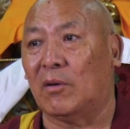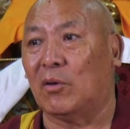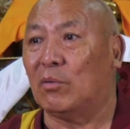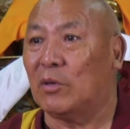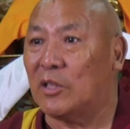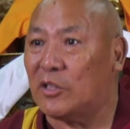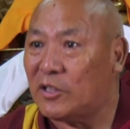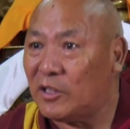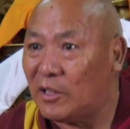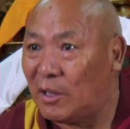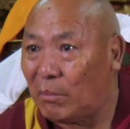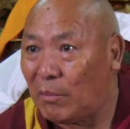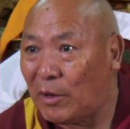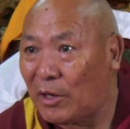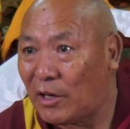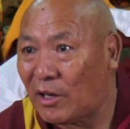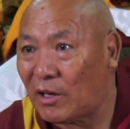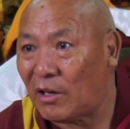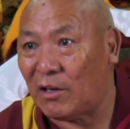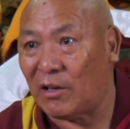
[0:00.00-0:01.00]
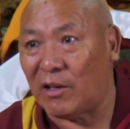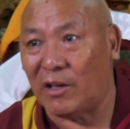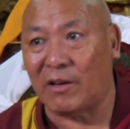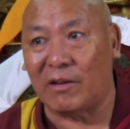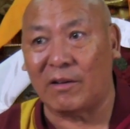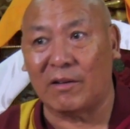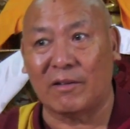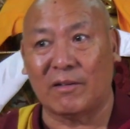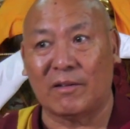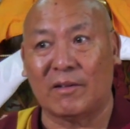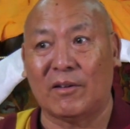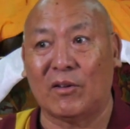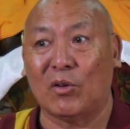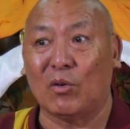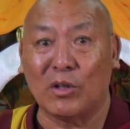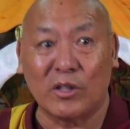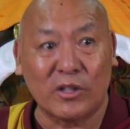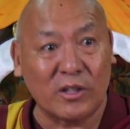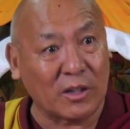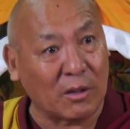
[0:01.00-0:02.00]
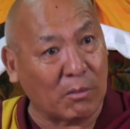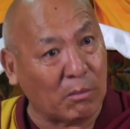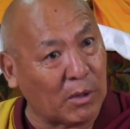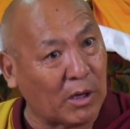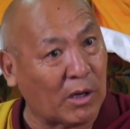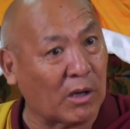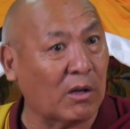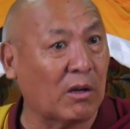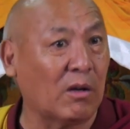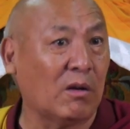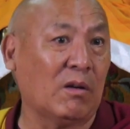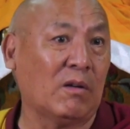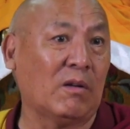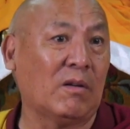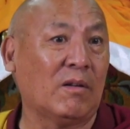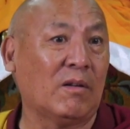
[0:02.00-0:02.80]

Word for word: You will see the miracle then. You will see the miracle.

▶ _WORK REQUEST_: Apart from its pictures, the material above should be repeated exactly.

▶ _SOLUTION TO THE PROBLEM_:
[0:00.00-0:01.00]
[0:01.00-0:02.00]
[0:02.00-0:02.80]

Word for word: You will see the miracle then. You will see the miracle.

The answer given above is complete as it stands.